Orléans. — J’ai suivi avec attention la très intéressante polémique qui s’est élevée entre le Révolté et le Devoir au sujet du Familistère de Guise dont ce dernier est l’organe officiel.

Je viens pour apporter mon moellon à la barricade d’où on peut tirer sur cette absurde institution.
Ayant travaillé assez longtemps dans cette boutique, je puis affirmer que l’élément franchement socialiste ne peut germer dans cet étroit milieu ; j’y ai vu la compression phénoménale des jeunes cerveaux dans les classes où on va jusqu’à affirmer dans des devoirs rendus publics, « que la propriété est toujours le produit du travail. »
Voilà pour l’enfant ! quant à l’homme fait, il comprend bien qu’il est exploité comme dans une autre usine, qu’au lieu de travailler pour un seul patron, il en a plusieurs à nourrir ; j’ai pu constater de visu l’affaiblissement des caractères, pas de ressort, enfin une tendance au fatalisme, il est attaché à la glèbe et il y reste !
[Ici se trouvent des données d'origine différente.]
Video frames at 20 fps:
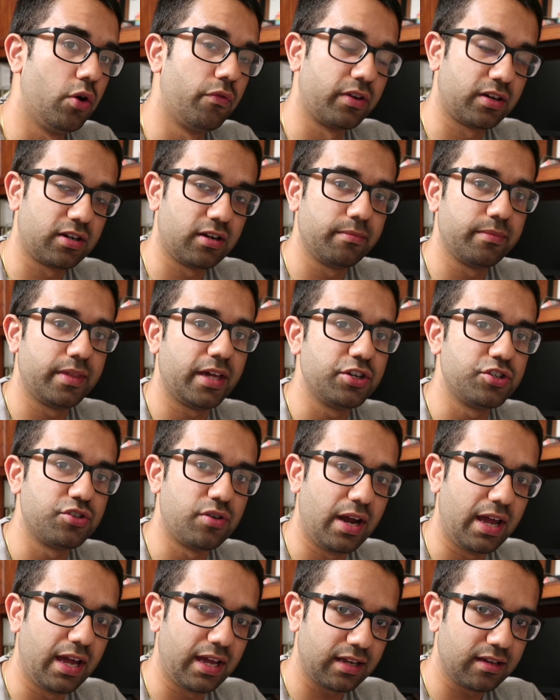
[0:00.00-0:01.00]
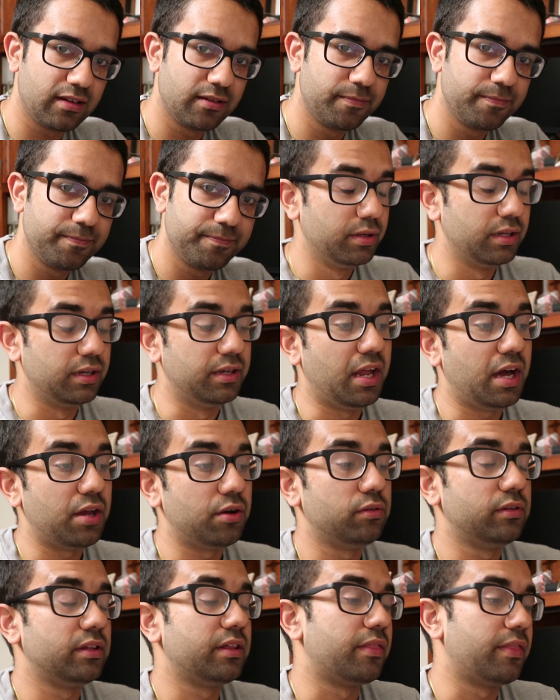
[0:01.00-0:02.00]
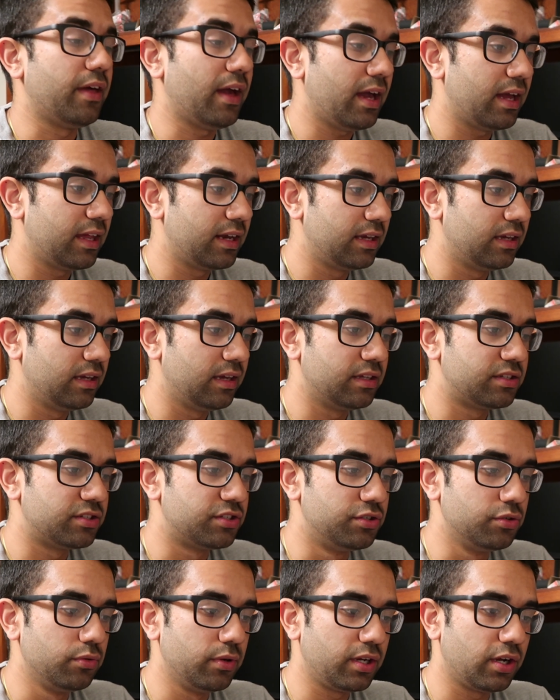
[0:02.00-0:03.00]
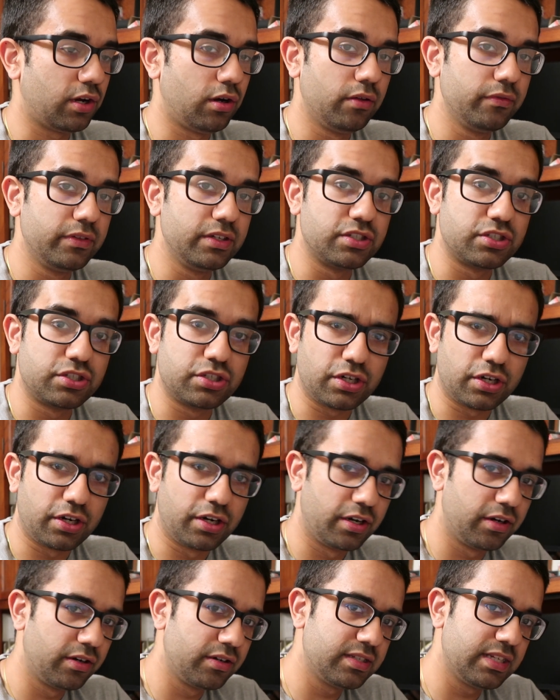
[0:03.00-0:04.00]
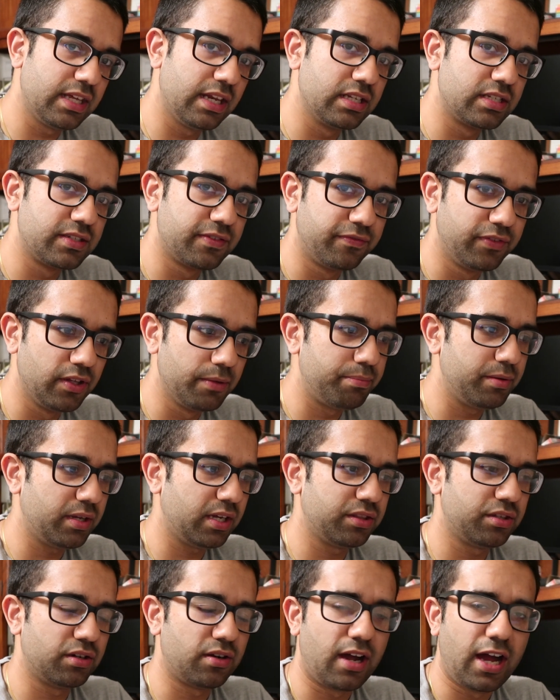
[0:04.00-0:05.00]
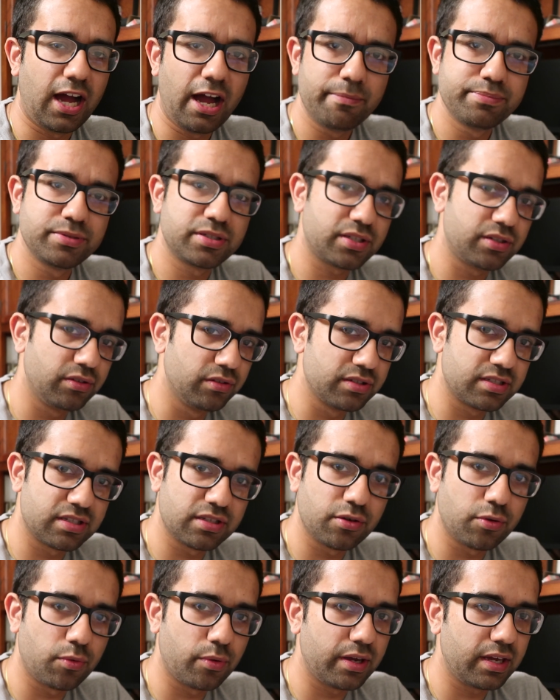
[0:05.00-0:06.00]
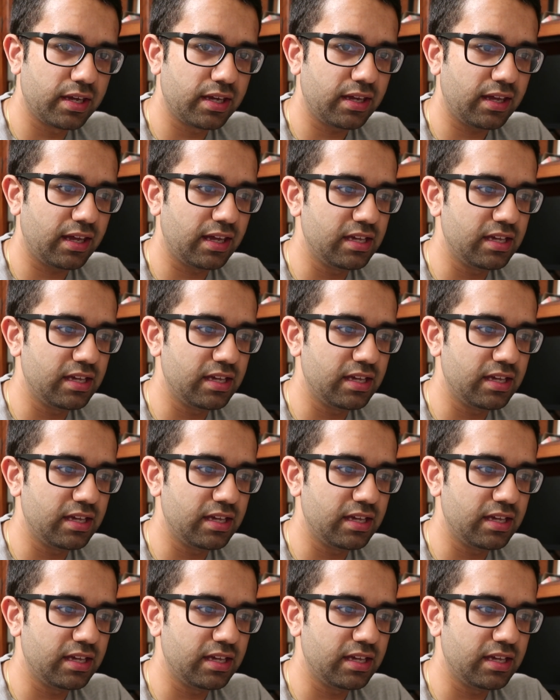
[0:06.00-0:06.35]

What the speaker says: overcome that drag. But not only that, it's doing all these turns and it's flipping and there are obstacles in the way.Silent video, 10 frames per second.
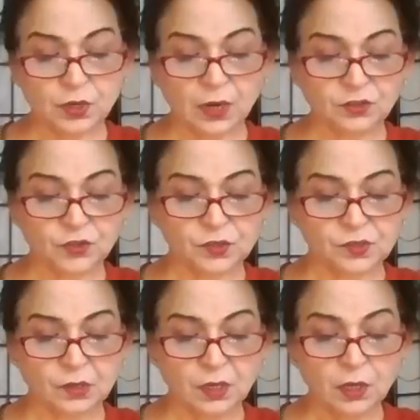
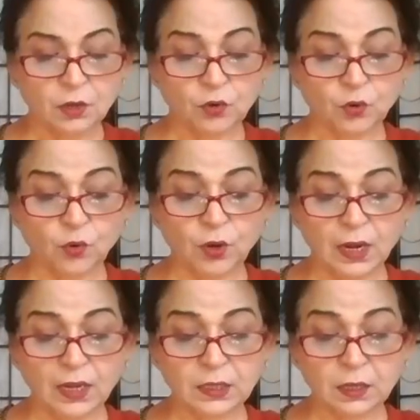Rakshas roared
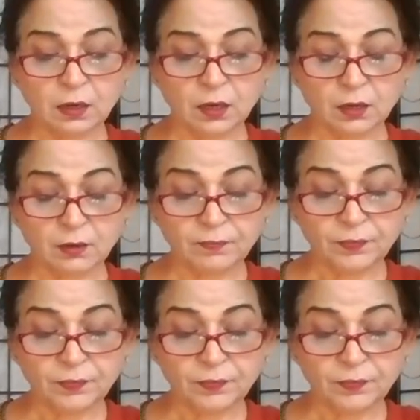like thunder.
La question sociale n’est véritablement résolue pour les conseillers de gérance, ce sont les plus capables comme intrigue ; il faut voir cette cour au petit pied, ces luttes, ces combats entre eux, la victoire reste toujours au plus escobar. Quant à l’amélioration du sort des travailleurs, il n’en est nullement question on ne s’occupe d’eux que pour opérer une diminution quelconque sur leurs salaires, enfin une vraie société anonyme dont la gérance forme le conseil d’administration.
Il n’est pas rare de voir arriver un homme nouveau dans ce singulier fief capitaliste, il est bourré d’illusion, comblé de promesses, il n’a entrevu le Familistère que par le trou du .. Devoir !
Mais au bout d’un ou de deux mois, quelles déceptions, quelle chute ! .. Avoir cru au beau et au vrai et ne découvrir au fond de cette sentine qu’un immense dépotoir !
Après un ballottage plus ou moins long, « le nouveau », écœuré de tant de turpitudes prend le seul parti logique : il se sauve à toutes jambes, emportant de ce lieu maudit un bien triste souvenir.